**DESCRIPTION OF THE TASK**:
The goal is to restate all of the records below word for word.

• • • •

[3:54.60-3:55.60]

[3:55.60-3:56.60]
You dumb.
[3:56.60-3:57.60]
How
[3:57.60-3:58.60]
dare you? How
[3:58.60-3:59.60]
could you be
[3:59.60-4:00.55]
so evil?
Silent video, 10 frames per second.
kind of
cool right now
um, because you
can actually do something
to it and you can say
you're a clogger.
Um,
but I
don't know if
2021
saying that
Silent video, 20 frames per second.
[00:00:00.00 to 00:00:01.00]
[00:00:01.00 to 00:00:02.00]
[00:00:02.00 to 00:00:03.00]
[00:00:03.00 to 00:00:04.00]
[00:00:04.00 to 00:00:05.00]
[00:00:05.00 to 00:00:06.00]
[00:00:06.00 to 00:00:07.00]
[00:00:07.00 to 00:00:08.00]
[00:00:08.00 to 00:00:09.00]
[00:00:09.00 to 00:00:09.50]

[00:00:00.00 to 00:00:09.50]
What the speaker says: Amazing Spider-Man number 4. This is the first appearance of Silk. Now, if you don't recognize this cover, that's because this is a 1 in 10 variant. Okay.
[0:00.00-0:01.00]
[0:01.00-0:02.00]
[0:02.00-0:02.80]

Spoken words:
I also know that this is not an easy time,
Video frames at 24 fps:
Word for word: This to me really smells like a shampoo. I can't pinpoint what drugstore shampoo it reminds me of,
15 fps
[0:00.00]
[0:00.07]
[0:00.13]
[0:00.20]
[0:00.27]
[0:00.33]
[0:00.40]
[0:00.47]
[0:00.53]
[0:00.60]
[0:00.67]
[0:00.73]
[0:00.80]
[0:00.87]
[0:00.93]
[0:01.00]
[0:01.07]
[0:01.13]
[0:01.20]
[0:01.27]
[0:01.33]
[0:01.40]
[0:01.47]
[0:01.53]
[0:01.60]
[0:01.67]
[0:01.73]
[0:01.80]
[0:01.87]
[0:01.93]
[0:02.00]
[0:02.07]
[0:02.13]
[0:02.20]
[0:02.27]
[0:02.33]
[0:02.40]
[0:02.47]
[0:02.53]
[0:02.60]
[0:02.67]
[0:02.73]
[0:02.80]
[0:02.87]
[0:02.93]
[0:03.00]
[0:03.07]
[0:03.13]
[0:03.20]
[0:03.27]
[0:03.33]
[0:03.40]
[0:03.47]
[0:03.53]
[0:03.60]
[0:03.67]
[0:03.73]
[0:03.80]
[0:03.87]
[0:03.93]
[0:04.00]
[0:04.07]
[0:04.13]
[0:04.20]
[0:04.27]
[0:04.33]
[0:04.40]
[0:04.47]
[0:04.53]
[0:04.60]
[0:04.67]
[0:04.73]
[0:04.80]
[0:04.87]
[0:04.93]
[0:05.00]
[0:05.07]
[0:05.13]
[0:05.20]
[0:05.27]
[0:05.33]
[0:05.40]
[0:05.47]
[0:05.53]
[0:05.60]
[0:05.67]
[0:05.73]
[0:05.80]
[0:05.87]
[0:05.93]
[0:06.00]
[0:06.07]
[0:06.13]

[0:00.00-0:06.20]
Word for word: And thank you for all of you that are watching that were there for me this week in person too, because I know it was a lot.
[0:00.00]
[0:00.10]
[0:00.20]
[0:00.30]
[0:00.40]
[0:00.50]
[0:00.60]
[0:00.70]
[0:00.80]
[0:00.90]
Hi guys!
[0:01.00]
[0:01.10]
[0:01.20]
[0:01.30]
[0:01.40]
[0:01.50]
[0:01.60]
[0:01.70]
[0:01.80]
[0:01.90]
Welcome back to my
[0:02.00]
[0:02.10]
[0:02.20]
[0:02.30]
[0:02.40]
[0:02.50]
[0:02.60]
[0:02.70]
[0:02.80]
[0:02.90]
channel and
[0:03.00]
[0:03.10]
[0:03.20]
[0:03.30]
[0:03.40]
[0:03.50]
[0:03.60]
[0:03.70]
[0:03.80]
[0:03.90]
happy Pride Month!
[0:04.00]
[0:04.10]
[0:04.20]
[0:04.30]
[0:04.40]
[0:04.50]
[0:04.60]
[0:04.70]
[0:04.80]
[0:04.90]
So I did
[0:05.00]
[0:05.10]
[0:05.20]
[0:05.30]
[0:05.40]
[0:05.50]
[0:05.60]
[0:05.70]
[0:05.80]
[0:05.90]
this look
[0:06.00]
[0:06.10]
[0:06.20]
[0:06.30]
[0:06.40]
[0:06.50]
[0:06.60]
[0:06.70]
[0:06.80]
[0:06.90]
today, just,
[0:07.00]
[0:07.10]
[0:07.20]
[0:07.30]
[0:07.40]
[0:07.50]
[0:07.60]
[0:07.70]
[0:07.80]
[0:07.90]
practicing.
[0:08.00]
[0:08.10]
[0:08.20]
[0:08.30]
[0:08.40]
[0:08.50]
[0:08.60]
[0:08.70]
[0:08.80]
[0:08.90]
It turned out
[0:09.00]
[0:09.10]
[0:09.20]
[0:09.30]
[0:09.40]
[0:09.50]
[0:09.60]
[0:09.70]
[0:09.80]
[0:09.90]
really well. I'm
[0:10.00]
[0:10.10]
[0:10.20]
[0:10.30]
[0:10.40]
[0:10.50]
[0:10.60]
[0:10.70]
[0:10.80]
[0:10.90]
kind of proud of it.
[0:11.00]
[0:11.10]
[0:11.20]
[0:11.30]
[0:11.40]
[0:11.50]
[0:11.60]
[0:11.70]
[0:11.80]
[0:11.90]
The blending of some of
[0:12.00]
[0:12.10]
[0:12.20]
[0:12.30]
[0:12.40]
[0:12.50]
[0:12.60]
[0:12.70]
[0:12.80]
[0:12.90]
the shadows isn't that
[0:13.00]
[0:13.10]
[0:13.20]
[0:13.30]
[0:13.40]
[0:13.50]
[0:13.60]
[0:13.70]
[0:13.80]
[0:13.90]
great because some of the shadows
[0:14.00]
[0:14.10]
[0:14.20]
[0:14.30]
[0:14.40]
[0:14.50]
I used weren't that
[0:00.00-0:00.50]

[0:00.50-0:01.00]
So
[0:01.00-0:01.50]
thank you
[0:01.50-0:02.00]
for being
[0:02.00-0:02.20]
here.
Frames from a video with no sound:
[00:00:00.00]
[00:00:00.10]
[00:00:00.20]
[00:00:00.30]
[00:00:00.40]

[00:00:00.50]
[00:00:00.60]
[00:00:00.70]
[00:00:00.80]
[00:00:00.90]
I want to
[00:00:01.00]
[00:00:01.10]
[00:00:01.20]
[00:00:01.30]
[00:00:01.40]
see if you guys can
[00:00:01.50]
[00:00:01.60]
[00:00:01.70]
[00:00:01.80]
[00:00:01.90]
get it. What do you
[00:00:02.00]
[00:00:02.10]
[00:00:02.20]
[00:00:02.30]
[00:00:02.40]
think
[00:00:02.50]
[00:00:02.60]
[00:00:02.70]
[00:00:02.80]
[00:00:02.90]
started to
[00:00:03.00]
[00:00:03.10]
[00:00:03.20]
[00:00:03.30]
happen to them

• • • •

**SOLUTION TO THIS PROBLEM**:
[3:54.60-3:55.60]

[3:55.60-3:56.60]
You dumb.
[3:56.60-3:57.60]
How
[3:57.60-3:58.60]
dare you? How
[3:58.60-3:59.60]
could you be
[3:59.60-4:00.55]
so evil?
Silent video, 10 frames per second.
kind of
cool right now
um, because you
can actually do something
to it and you can say
you're a clogger.
Um,
but I
don't know if
2021
saying that
Silent video, 20 frames per second.
[00:00:00.00 to 00:00:01.00]
[00:00:01.00 to 00:00:02.00]
[00:00:02.00 to 00:00:03.00]
[00:00:03.00 to 00:00:04.00]
[00:00:04.00 to 00:00:05.00]
[00:00:05.00 to 00:00:06.00]
[00:00:06.00 to 00:00:07.00]
[00:00:07.00 to 00:00:08.00]
[00:00:08.00 to 00:00:09.00]
[00:00:09.00 to 00:00:09.50]

[00:00:00.00 to 00:00:09.50]
What the speaker says: Amazing Spider-Man number 4. This is the first appearance of Silk. Now, if you don't recognize this cover, that's because this is a 1 in 10 variant. Okay.
[0:00.00-0:01.00]
[0:01.00-0:02.00]
[0:02.00-0:02.80]

Spoken words:
I also know that this is not an easy time,
Video frames at 24 fps:
Word for word: This to me really smells like a shampoo. I can't pinpoint what drugstore shampoo it reminds me of,
15 fps
[0:00.00]
[0:00.07]
[0:00.13]
[0:00.20]
[0:00.27]
[0:00.33]
[0:00.40]
[0:00.47]
[0:00.53]
[0:00.60]
[0:00.67]
[0:00.73]
[0:00.80]
[0:00.87]
[0:00.93]
[0:01.00]
[0:01.07]
[0:01.13]
[0:01.20]
[0:01.27]
[0:01.33]
[0:01.40]
[0:01.47]
[0:01.53]
[0:01.60]
[0:01.67]
[0:01.73]
[0:01.80]
[0:01.87]
[0:01.93]
[0:02.00]
[0:02.07]
[0:02.13]
[0:02.20]
[0:02.27]
[0:02.33]
[0:02.40]
[0:02.47]
[0:02.53]
[0:02.60]
[0:02.67]
[0:02.73]
[0:02.80]
[0:02.87]
[0:02.93]
[0:03.00]
[0:03.07]
[0:03.13]
[0:03.20]
[0:03.27]
[0:03.33]
[0:03.40]
[0:03.47]
[0:03.53]
[0:03.60]
[0:03.67]
[0:03.73]
[0:03.80]
[0:03.87]
[0:03.93]
[0:04.00]
[0:04.07]
[0:04.13]
[0:04.20]
[0:04.27]
[0:04.33]
[0:04.40]
[0:04.47]
[0:04.53]
[0:04.60]
[0:04.67]
[0:04.73]
[0:04.80]
[0:04.87]
[0:04.93]
[0:05.00]
[0:05.07]
[0:05.13]
[0:05.20]
[0:05.27]
[0:05.33]
[0:05.40]
[0:05.47]
[0:05.53]
[0:05.60]
[0:05.67]
[0:05.73]
[0:05.80]
[0:05.87]
[0:05.93]
[0:06.00]
[0:06.07]
[0:06.13]

[0:00.00-0:06.20]
Word for word: And thank you for all of you that are watching that were there for me this week in person too, because I know it was a lot.
[0:00.00]
[0:00.10]
[0:00.20]
[0:00.30]
[0:00.40]
[0:00.50]
[0:00.60]
[0:00.70]
[0:00.80]
[0:00.90]
Hi guys!
[0:01.00]
[0:01.10]
[0:01.20]
[0:01.30]
[0:01.40]
[0:01.50]
[0:01.60]
[0:01.70]
[0:01.80]
[0:01.90]
Welcome back to my
[0:02.00]
[0:02.10]
[0:02.20]
[0:02.30]
[0:02.40]
[0:02.50]
[0:02.60]
[0:02.70]
[0:02.80]
[0:02.90]
channel and
[0:03.00]
[0:03.10]
[0:03.20]
[0:03.30]
[0:03.40]
[0:03.50]
[0:03.60]
[0:03.70]
[0:03.80]
[0:03.90]
happy Pride Month!
[0:04.00]
[0:04.10]
[0:04.20]
[0:04.30]
[0:04.40]
[0:04.50]
[0:04.60]
[0:04.70]
[0:04.80]
[0:04.90]
So I did
[0:05.00]
[0:05.10]
[0:05.20]
[0:05.30]
[0:05.40]
[0:05.50]
[0:05.60]
[0:05.70]
[0:05.80]
[0:05.90]
this look
[0:06.00]
[0:06.10]
[0:06.20]
[0:06.30]
[0:06.40]
[0:06.50]
[0:06.60]
[0:06.70]
[0:06.80]
[0:06.90]
today, just,
[0:07.00]
[0:07.10]
[0:07.20]
[0:07.30]
[0:07.40]
[0:07.50]
[0:07.60]
[0:07.70]
[0:07.80]
[0:07.90]
practicing.
[0:08.00]
[0:08.10]
[0:08.20]
[0:08.30]
[0:08.40]
[0:08.50]
[0:08.60]
[0:08.70]
[0:08.80]
[0:08.90]
It turned out
[0:09.00]
[0:09.10]
[0:09.20]
[0:09.30]
[0:09.40]
[0:09.50]
[0:09.60]
[0:09.70]
[0:09.80]
[0:09.90]
really well. I'm
[0:10.00]
[0:10.10]
[0:10.20]
[0:10.30]
[0:10.40]
[0:10.50]
[0:10.60]
[0:10.70]
[0:10.80]
[0:10.90]
kind of proud of it.
[0:11.00]
[0:11.10]
[0:11.20]
[0:11.30]
[0:11.40]
[0:11.50]
[0:11.60]
[0:11.70]
[0:11.80]
[0:11.90]
The blending of some of
[0:12.00]
[0:12.10]
[0:12.20]
[0:12.30]
[0:12.40]
[0:12.50]
[0:12.60]
[0:12.70]
[0:12.80]
[0:12.90]
the shadows isn't that
[0:13.00]
[0:13.10]
[0:13.20]
[0:13.30]
[0:13.40]
[0:13.50]
[0:13.60]
[0:13.70]
[0:13.80]
[0:13.90]
great because some of the shadows
[0:14.00]
[0:14.10]
[0:14.20]
[0:14.30]
[0:14.40]
[0:14.50]
I used weren't that
[0:00.00-0:00.50]

[0:00.50-0:01.00]
So
[0:01.00-0:01.50]
thank you
[0:01.50-0:02.00]
for being
[0:02.00-0:02.20]
here.
Frames from a video with no sound:
[00:00:00.00]
[00:00:00.10]
[00:00:00.20]
[00:00:00.30]
[00:00:00.40]

[00:00:00.50]
[00:00:00.60]
[00:00:00.70]
[00:00:00.80]
[00:00:00.90]
I want to
[00:00:01.00]
[00:00:01.10]
[00:00:01.20]
[00:00:01.30]
[00:00:01.40]
see if you guys can
[00:00:01.50]
[00:00:01.60]
[00:00:01.70]
[00:00:01.80]
[00:00:01.90]
get it. What do you
[00:00:02.00]
[00:00:02.10]
[00:00:02.20]
[00:00:02.30]
[00:00:02.40]
think
[00:00:02.50]
[00:00:02.60]
[00:00:02.70]
[00:00:02.80]
[00:00:02.90]
started to
[00:00:03.00]
[00:00:03.10]
[00:00:03.20]
[00:00:03.30]
happen to them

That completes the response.